_TASK REQUIREMENTS_
Each entry below is to be reproduced exactly, though any pictures it holds must be omitted.

◆ ◆ ◆

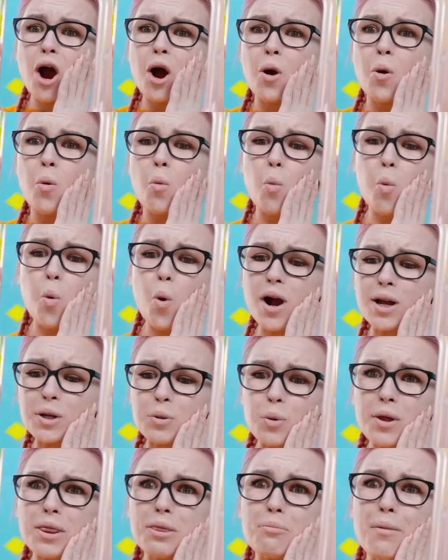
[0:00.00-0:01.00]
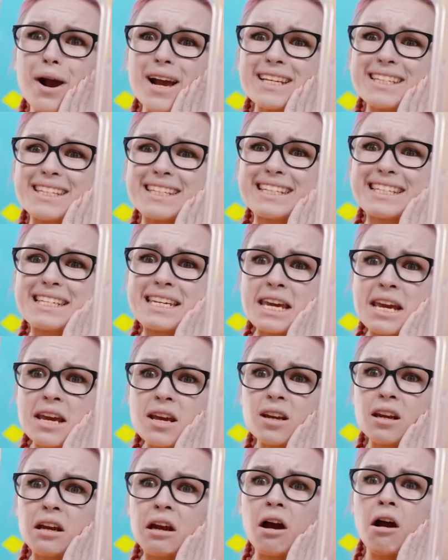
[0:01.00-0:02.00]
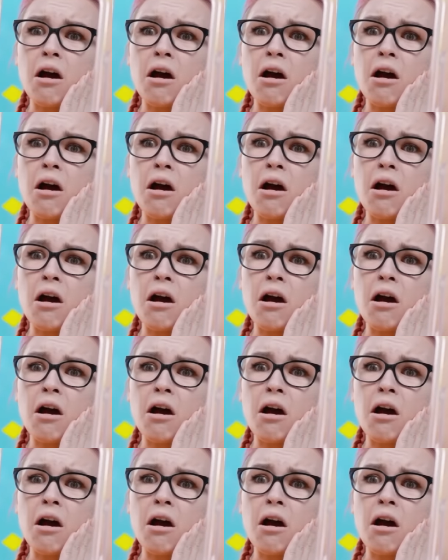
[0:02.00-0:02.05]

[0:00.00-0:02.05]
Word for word: What's wrong with my skin?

◆ ◆ ◆

_EXERCISE RESPONSE_
[0:00.00-0:01.00]
[0:01.00-0:02.00]
[0:02.00-0:02.05]

[0:00.00-0:02.05]
Word for word: What's wrong with my skin?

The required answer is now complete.